▶ _Required action_:
Copy the records below exactly, but leave out any picture they contain.
Top of Input data
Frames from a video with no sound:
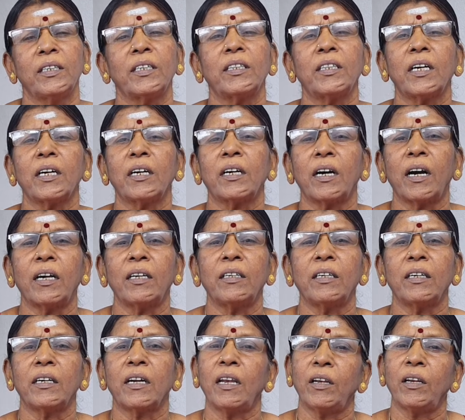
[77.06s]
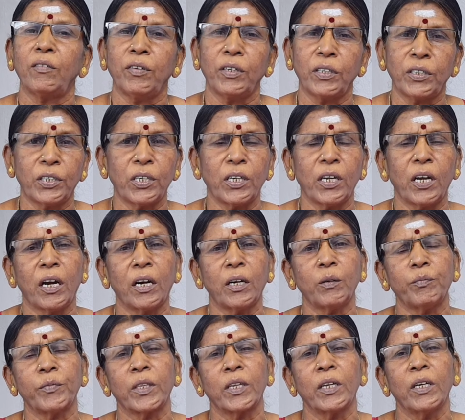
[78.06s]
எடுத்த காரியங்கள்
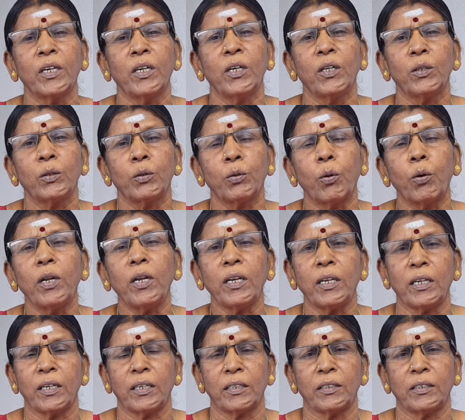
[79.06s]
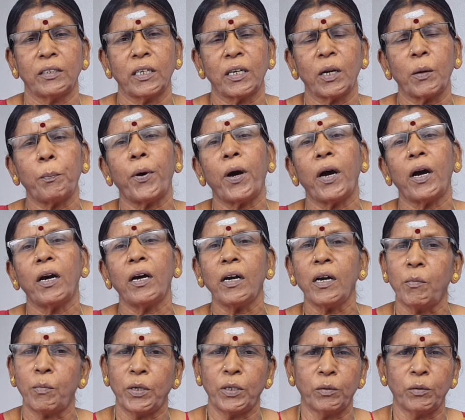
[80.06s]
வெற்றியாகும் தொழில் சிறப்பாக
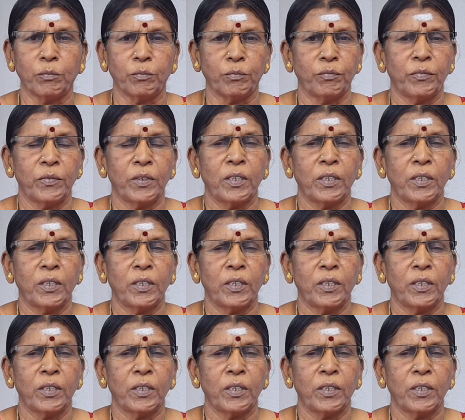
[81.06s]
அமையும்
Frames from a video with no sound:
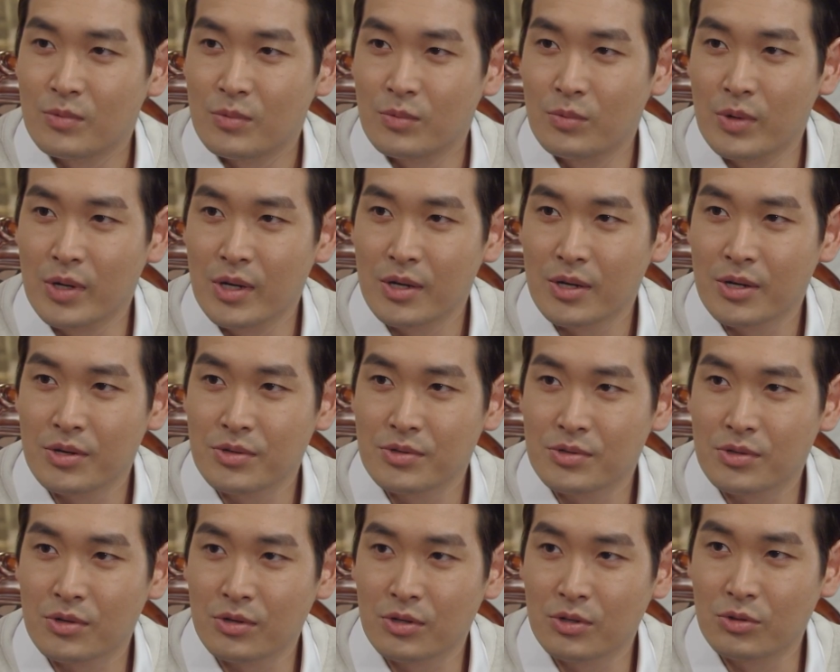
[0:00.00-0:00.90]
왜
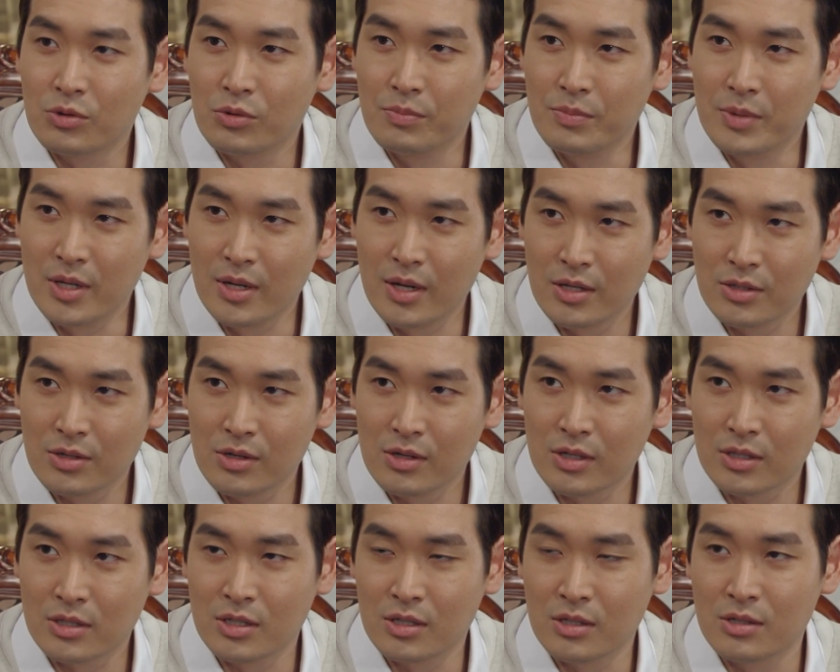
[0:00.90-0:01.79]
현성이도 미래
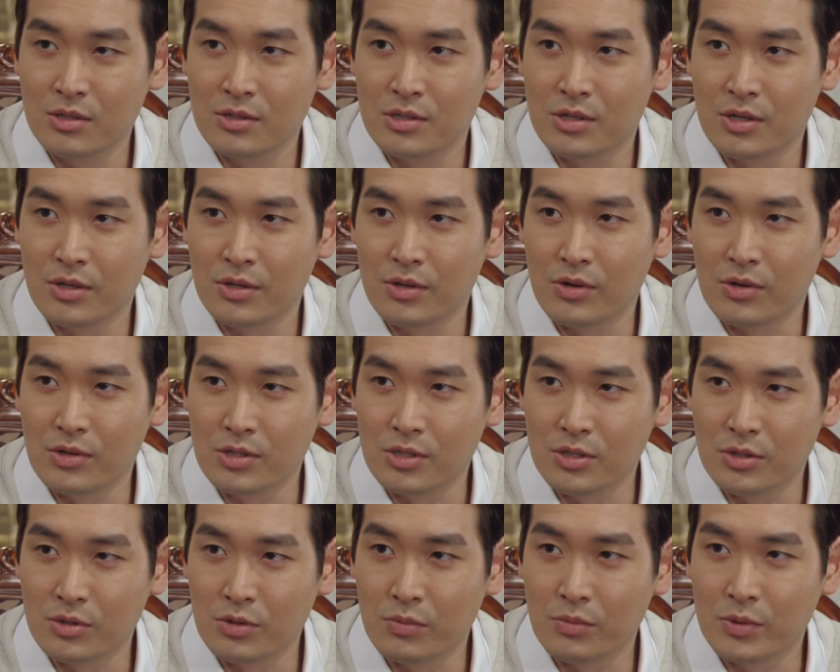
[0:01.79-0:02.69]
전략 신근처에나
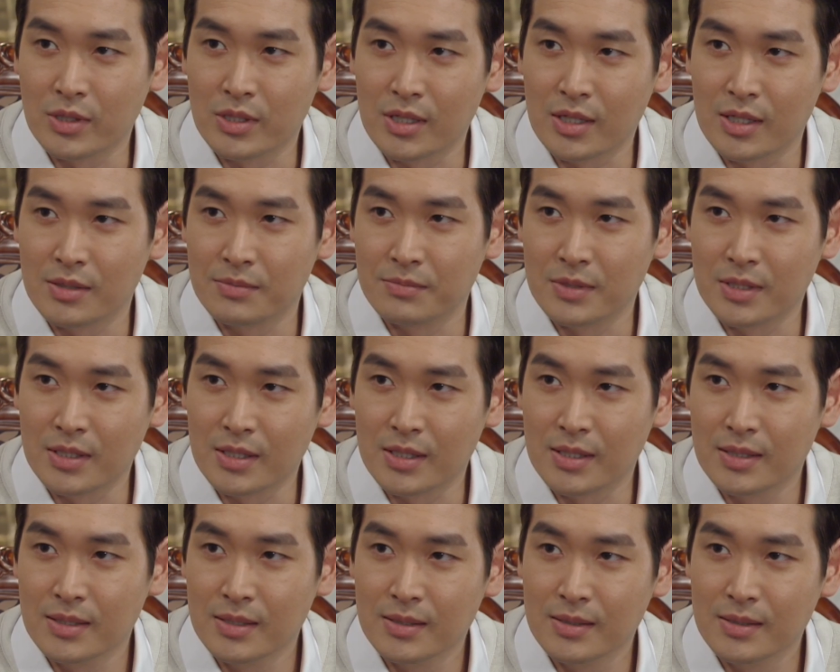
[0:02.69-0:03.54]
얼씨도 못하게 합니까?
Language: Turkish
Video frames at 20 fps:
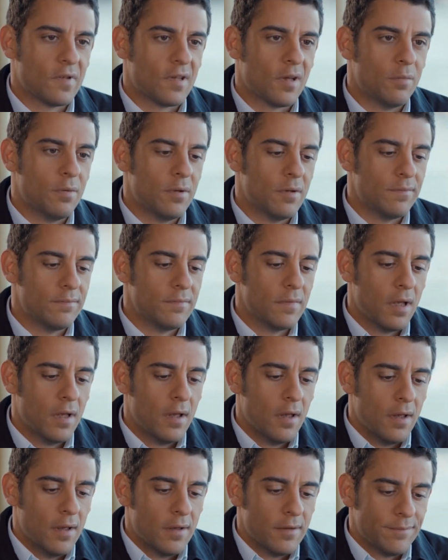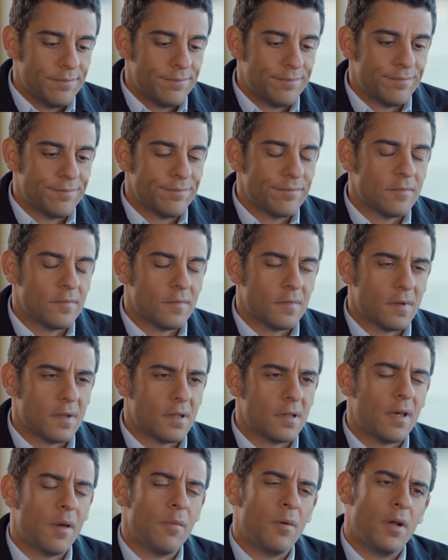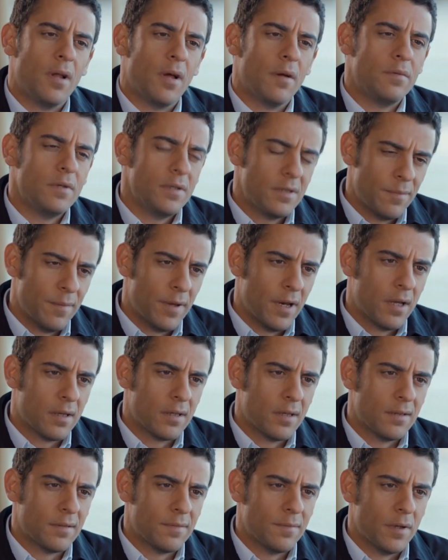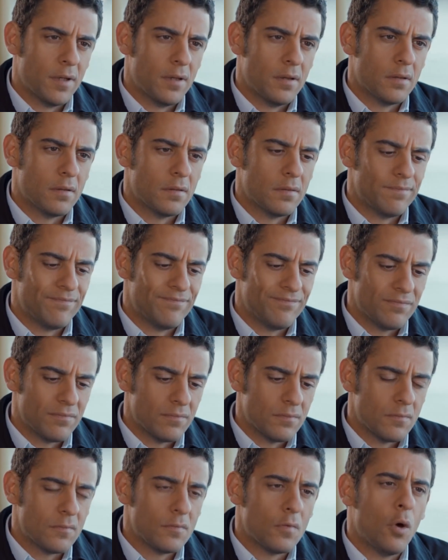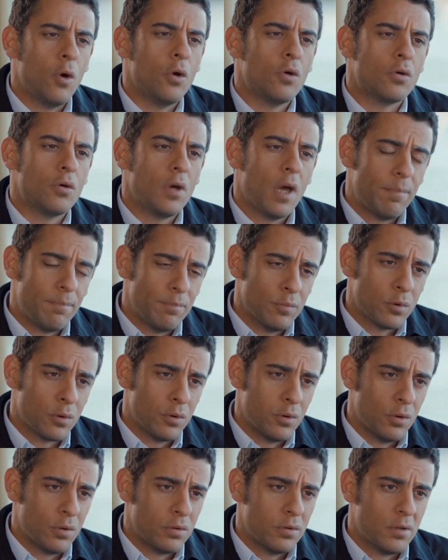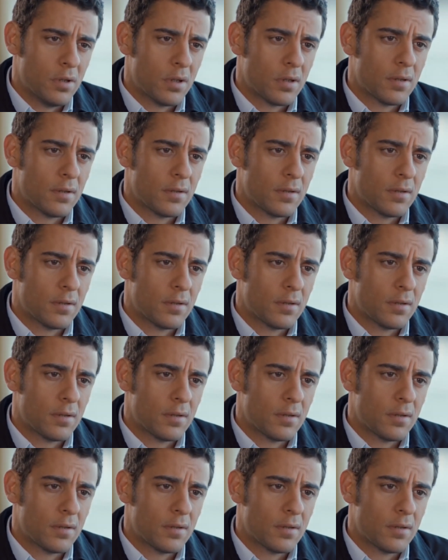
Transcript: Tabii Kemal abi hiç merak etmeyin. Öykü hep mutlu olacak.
Bottom of Input data
▶ _Result_:
Frames from a video with no sound:
[77.06s]
[78.06s]
எடுத்த காரியங்கள்
[79.06s]
[80.06s]
வெற்றியாகும் தொழில் சிறப்பாக
[81.06s]
அமையும்
Frames from a video with no sound:
[0:00.00-0:00.90]
왜
[0:00.90-0:01.79]
현성이도 미래
[0:01.79-0:02.69]
전략 신근처에나
[0:02.69-0:03.54]
얼씨도 못하게 합니까?
Language: Turkish
Video frames at 20 fps:
Transcript: Tabii Kemal abi hiç merak etmeyin. Öykü hep mutlu olacak.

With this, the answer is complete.